> Task requirements
Without copying any picture, return all lines below exactly.

> Data for processing
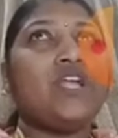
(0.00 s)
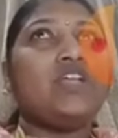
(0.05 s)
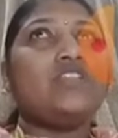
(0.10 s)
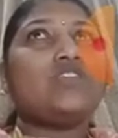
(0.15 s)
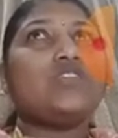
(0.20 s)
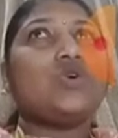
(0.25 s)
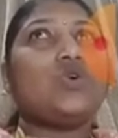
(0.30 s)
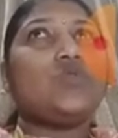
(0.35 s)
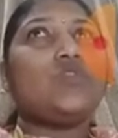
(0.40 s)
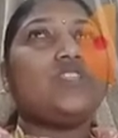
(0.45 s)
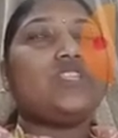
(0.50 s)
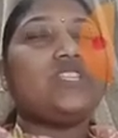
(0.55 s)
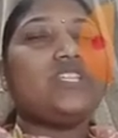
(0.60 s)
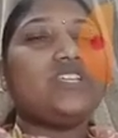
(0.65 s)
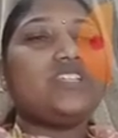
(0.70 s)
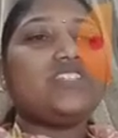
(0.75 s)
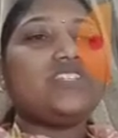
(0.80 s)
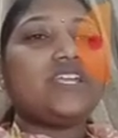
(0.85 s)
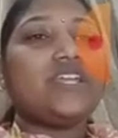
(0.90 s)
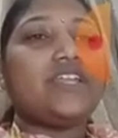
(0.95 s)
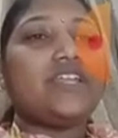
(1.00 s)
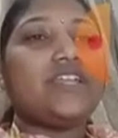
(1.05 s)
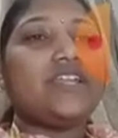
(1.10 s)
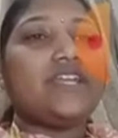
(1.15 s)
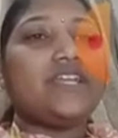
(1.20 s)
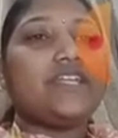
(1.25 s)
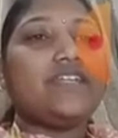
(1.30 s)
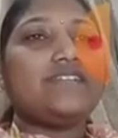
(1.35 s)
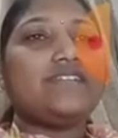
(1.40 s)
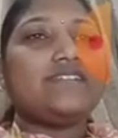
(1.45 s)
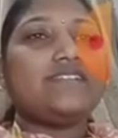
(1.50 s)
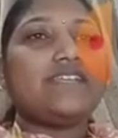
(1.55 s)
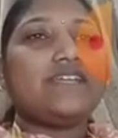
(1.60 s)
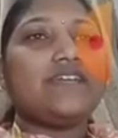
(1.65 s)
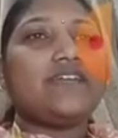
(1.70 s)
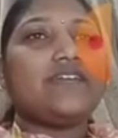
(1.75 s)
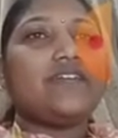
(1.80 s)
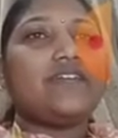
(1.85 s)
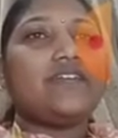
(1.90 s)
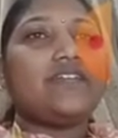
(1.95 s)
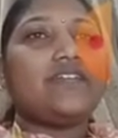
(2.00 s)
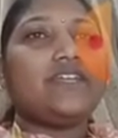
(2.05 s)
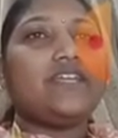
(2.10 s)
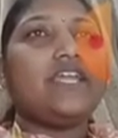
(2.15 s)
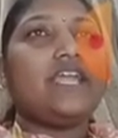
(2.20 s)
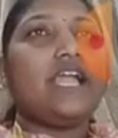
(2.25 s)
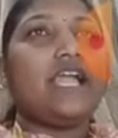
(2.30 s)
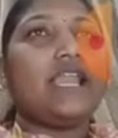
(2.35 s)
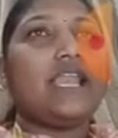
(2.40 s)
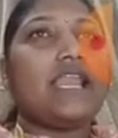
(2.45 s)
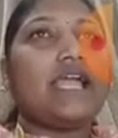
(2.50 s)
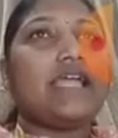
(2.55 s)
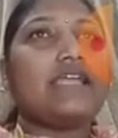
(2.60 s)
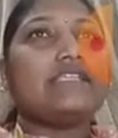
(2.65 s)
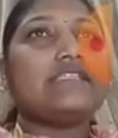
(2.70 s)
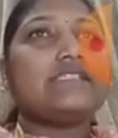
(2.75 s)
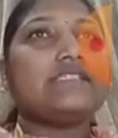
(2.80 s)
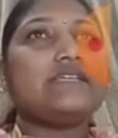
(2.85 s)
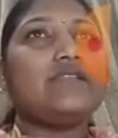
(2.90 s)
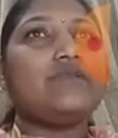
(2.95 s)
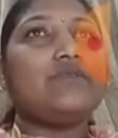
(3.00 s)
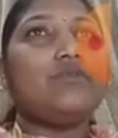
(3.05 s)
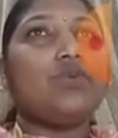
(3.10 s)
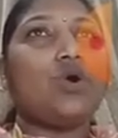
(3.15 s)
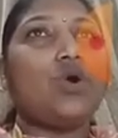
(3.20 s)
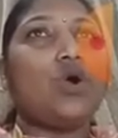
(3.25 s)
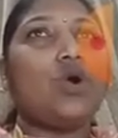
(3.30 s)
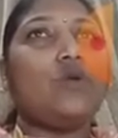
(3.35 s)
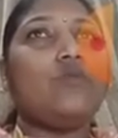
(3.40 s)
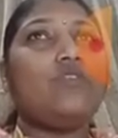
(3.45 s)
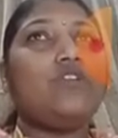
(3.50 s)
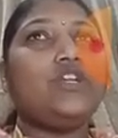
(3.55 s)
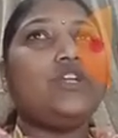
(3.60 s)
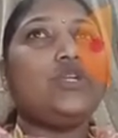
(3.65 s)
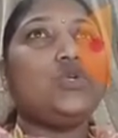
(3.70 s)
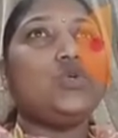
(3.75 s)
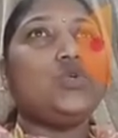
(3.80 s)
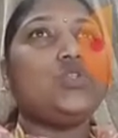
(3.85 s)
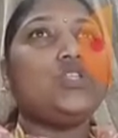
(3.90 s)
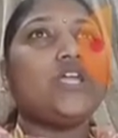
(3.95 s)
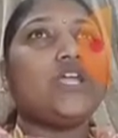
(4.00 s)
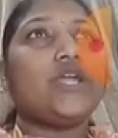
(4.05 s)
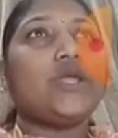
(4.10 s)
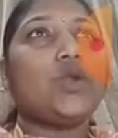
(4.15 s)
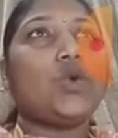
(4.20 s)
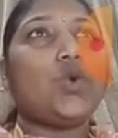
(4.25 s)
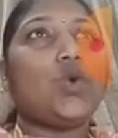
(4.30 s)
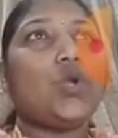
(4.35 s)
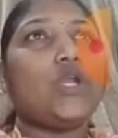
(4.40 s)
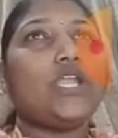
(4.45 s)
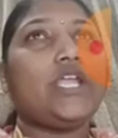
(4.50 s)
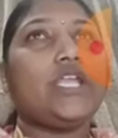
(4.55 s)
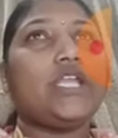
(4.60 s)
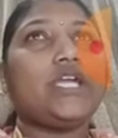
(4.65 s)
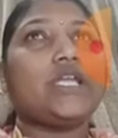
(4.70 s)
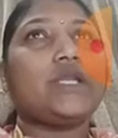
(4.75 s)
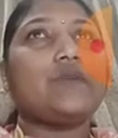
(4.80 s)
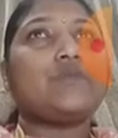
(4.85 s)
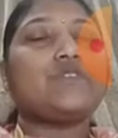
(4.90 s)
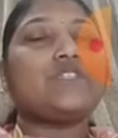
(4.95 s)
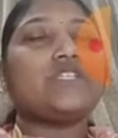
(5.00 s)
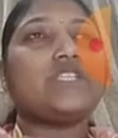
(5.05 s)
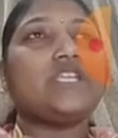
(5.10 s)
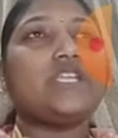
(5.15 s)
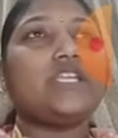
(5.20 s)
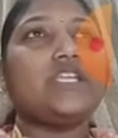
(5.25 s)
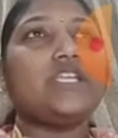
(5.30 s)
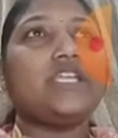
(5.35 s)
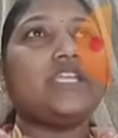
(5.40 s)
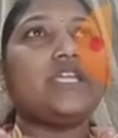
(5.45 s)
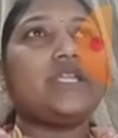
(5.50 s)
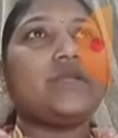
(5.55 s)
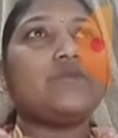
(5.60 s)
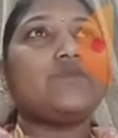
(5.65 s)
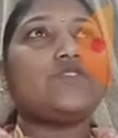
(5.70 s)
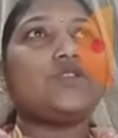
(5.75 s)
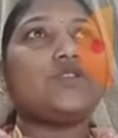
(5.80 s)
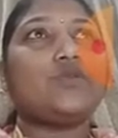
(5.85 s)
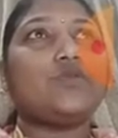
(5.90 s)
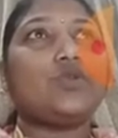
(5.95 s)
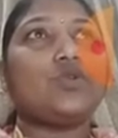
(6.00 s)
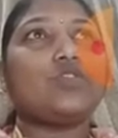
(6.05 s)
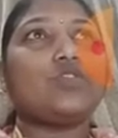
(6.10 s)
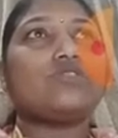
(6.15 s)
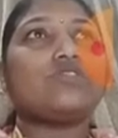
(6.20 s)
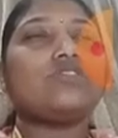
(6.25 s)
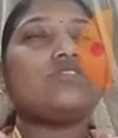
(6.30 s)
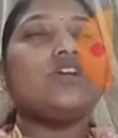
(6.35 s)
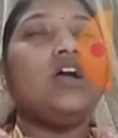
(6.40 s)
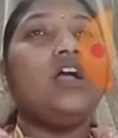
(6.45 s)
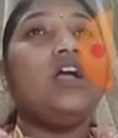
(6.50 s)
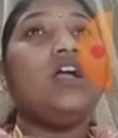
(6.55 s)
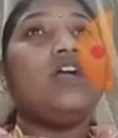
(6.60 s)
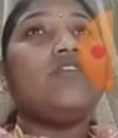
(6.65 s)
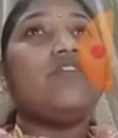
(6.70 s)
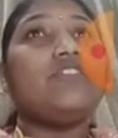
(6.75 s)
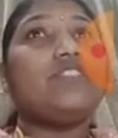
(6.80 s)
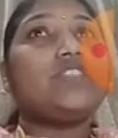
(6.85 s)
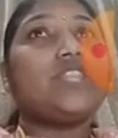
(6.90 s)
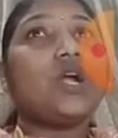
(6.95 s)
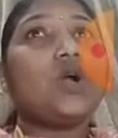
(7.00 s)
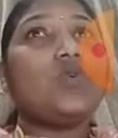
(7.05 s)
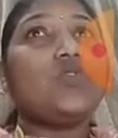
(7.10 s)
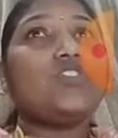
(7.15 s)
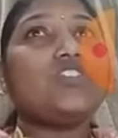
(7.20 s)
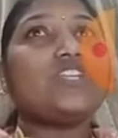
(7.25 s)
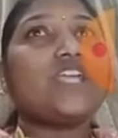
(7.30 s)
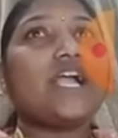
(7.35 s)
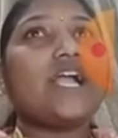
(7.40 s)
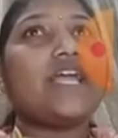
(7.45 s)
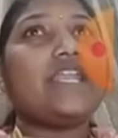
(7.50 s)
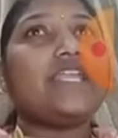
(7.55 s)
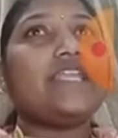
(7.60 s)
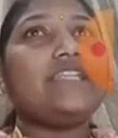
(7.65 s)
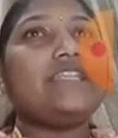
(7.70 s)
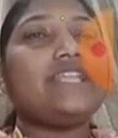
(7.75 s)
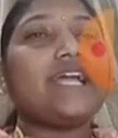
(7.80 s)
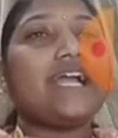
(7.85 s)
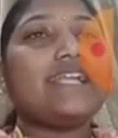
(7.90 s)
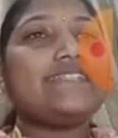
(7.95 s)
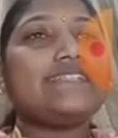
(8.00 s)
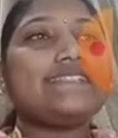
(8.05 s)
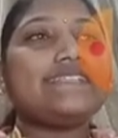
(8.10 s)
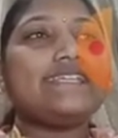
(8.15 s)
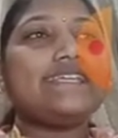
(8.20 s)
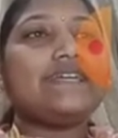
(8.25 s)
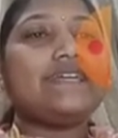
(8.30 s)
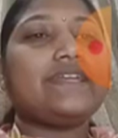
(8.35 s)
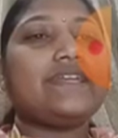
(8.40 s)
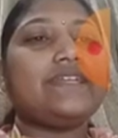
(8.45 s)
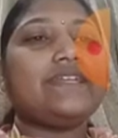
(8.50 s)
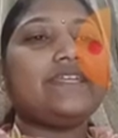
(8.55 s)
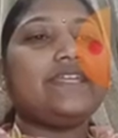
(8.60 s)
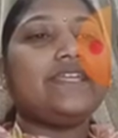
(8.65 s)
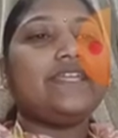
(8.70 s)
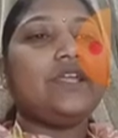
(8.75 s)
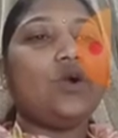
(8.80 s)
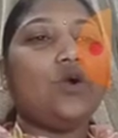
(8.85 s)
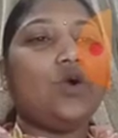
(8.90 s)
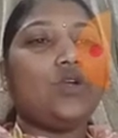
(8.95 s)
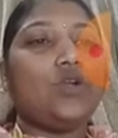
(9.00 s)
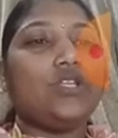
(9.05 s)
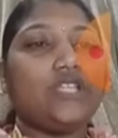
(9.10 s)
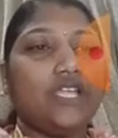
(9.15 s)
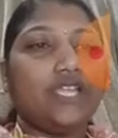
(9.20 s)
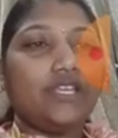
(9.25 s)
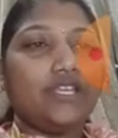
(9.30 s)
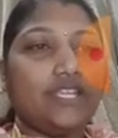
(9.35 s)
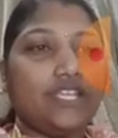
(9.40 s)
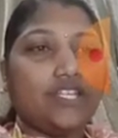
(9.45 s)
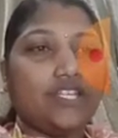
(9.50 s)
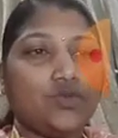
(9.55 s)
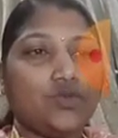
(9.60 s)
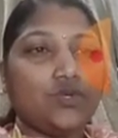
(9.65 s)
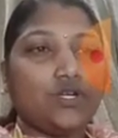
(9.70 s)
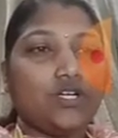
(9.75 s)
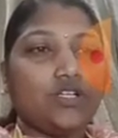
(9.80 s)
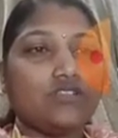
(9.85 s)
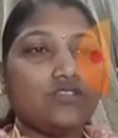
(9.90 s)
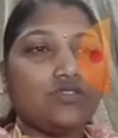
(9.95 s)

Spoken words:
So with the generated secret key, Alice and Bob will do their own encryption and decryption process without sharing that secret key on the network.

> Answer box
(0.00 s)
(0.05 s)
(0.10 s)
(0.15 s)
(0.20 s)
(0.25 s)
(0.30 s)
(0.35 s)
(0.40 s)
(0.45 s)
(0.50 s)
(0.55 s)
(0.60 s)
(0.65 s)
(0.70 s)
(0.75 s)
(0.80 s)
(0.85 s)
(0.90 s)
(0.95 s)
(1.00 s)
(1.05 s)
(1.10 s)
(1.15 s)
(1.20 s)
(1.25 s)
(1.30 s)
(1.35 s)
(1.40 s)
(1.45 s)
(1.50 s)
(1.55 s)
(1.60 s)
(1.65 s)
(1.70 s)
(1.75 s)
(1.80 s)
(1.85 s)
(1.90 s)
(1.95 s)
(2.00 s)
(2.05 s)
(2.10 s)
(2.15 s)
(2.20 s)
(2.25 s)
(2.30 s)
(2.35 s)
(2.40 s)
(2.45 s)
(2.50 s)
(2.55 s)
(2.60 s)
(2.65 s)
(2.70 s)
(2.75 s)
(2.80 s)
(2.85 s)
(2.90 s)
(2.95 s)
(3.00 s)
(3.05 s)
(3.10 s)
(3.15 s)
(3.20 s)
(3.25 s)
(3.30 s)
(3.35 s)
(3.40 s)
(3.45 s)
(3.50 s)
(3.55 s)
(3.60 s)
(3.65 s)
(3.70 s)
(3.75 s)
(3.80 s)
(3.85 s)
(3.90 s)
(3.95 s)
(4.00 s)
(4.05 s)
(4.10 s)
(4.15 s)
(4.20 s)
(4.25 s)
(4.30 s)
(4.35 s)
(4.40 s)
(4.45 s)
(4.50 s)
(4.55 s)
(4.60 s)
(4.65 s)
(4.70 s)
(4.75 s)
(4.80 s)
(4.85 s)
(4.90 s)
(4.95 s)
(5.00 s)
(5.05 s)
(5.10 s)
(5.15 s)
(5.20 s)
(5.25 s)
(5.30 s)
(5.35 s)
(5.40 s)
(5.45 s)
(5.50 s)
(5.55 s)
(5.60 s)
(5.65 s)
(5.70 s)
(5.75 s)
(5.80 s)
(5.85 s)
(5.90 s)
(5.95 s)
(6.00 s)
(6.05 s)
(6.10 s)
(6.15 s)
(6.20 s)
(6.25 s)
(6.30 s)
(6.35 s)
(6.40 s)
(6.45 s)
(6.50 s)
(6.55 s)
(6.60 s)
(6.65 s)
(6.70 s)
(6.75 s)
(6.80 s)
(6.85 s)
(6.90 s)
(6.95 s)
(7.00 s)
(7.05 s)
(7.10 s)
(7.15 s)
(7.20 s)
(7.25 s)
(7.30 s)
(7.35 s)
(7.40 s)
(7.45 s)
(7.50 s)
(7.55 s)
(7.60 s)
(7.65 s)
(7.70 s)
(7.75 s)
(7.80 s)
(7.85 s)
(7.90 s)
(7.95 s)
(8.00 s)
(8.05 s)
(8.10 s)
(8.15 s)
(8.20 s)
(8.25 s)
(8.30 s)
(8.35 s)
(8.40 s)
(8.45 s)
(8.50 s)
(8.55 s)
(8.60 s)
(8.65 s)
(8.70 s)
(8.75 s)
(8.80 s)
(8.85 s)
(8.90 s)
(8.95 s)
(9.00 s)
(9.05 s)
(9.10 s)
(9.15 s)
(9.20 s)
(9.25 s)
(9.30 s)
(9.35 s)
(9.40 s)
(9.45 s)
(9.50 s)
(9.55 s)
(9.60 s)
(9.65 s)
(9.70 s)
(9.75 s)
(9.80 s)
(9.85 s)
(9.90 s)
(9.95 s)

Spoken words:
So with the generated secret key, Alice and Bob will do their own encryption and decryption process without sharing that secret key on the network.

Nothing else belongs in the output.